Looking for a product I had used in the past but can't locate now. I would like to build up the butt end of a rod and had used a wrap that was perfect for the job but can't find it. It was wound on and adhered by an adhesive (already on it) and added a cushion of sorts to the rod. I am aware of the cork tape and shrink wrap route but not sure that is what I want to do but will as a last resort. Any thoughts and suggestions would be greatly appreciated.


----------



## junkmansj (Jul 23, 2005)

If it came in Colors try Basspro shops


----------



## sunburntspike (Oct 4, 2010)

nu-skin rod armor perhaps?ther is also another product called rod wrap grip tape,both available at mudhole


----------



## StriperChaser (Dec 12, 2007)

Thanks for the reply will check both places


----------



## Ed K (Mar 1, 2007)

Rod -Armor was a shrink wrap the company that made (Swifty) it is no longer.

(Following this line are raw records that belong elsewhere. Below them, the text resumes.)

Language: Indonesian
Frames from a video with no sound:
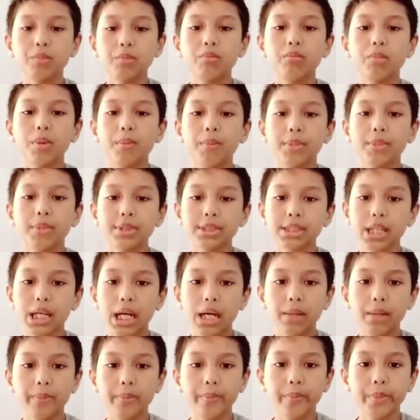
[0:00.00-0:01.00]

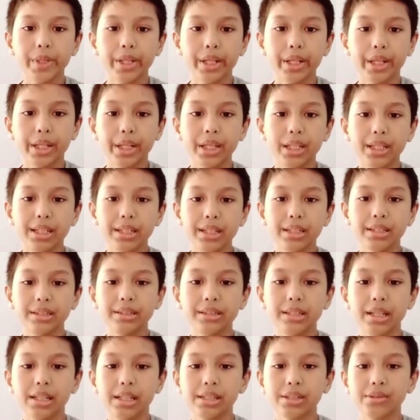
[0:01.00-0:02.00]
memecahkan piring
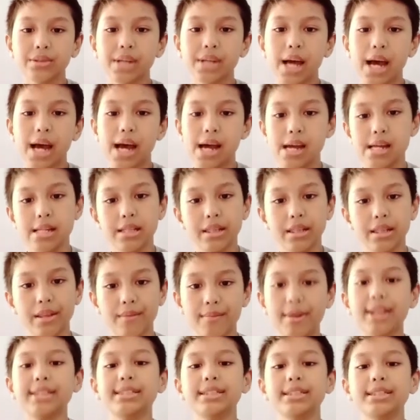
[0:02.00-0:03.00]
dan sudah
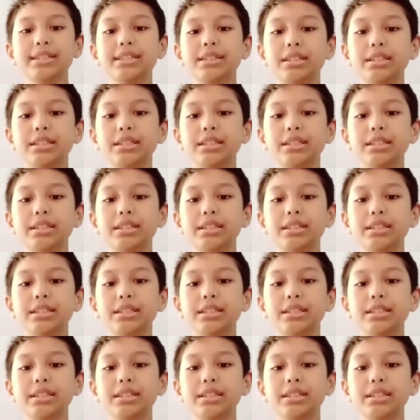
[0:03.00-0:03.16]
terima kasih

There is still a small amount of it available. The rod wrap tape is good you can get the same stuff at local sporting goods stores in the baseball/softball bat area also look at the golf club grip tape if you want more cushion.


----------



## sunburntspike (Oct 4, 2010)

Ed K said:


> Rod -Armor was a shrink wrap the company that made (Swifty) it is no longer. There is still a small amount of it available. The rod wrap tape is good you can get the same stuff at local sporting goods stores in the baseball/softball bat area also look at the golf club grip tape if you want more cushion.


damn good idea ed,kicking myself for never thinking about club tape,well just another item to stock in the build room


----------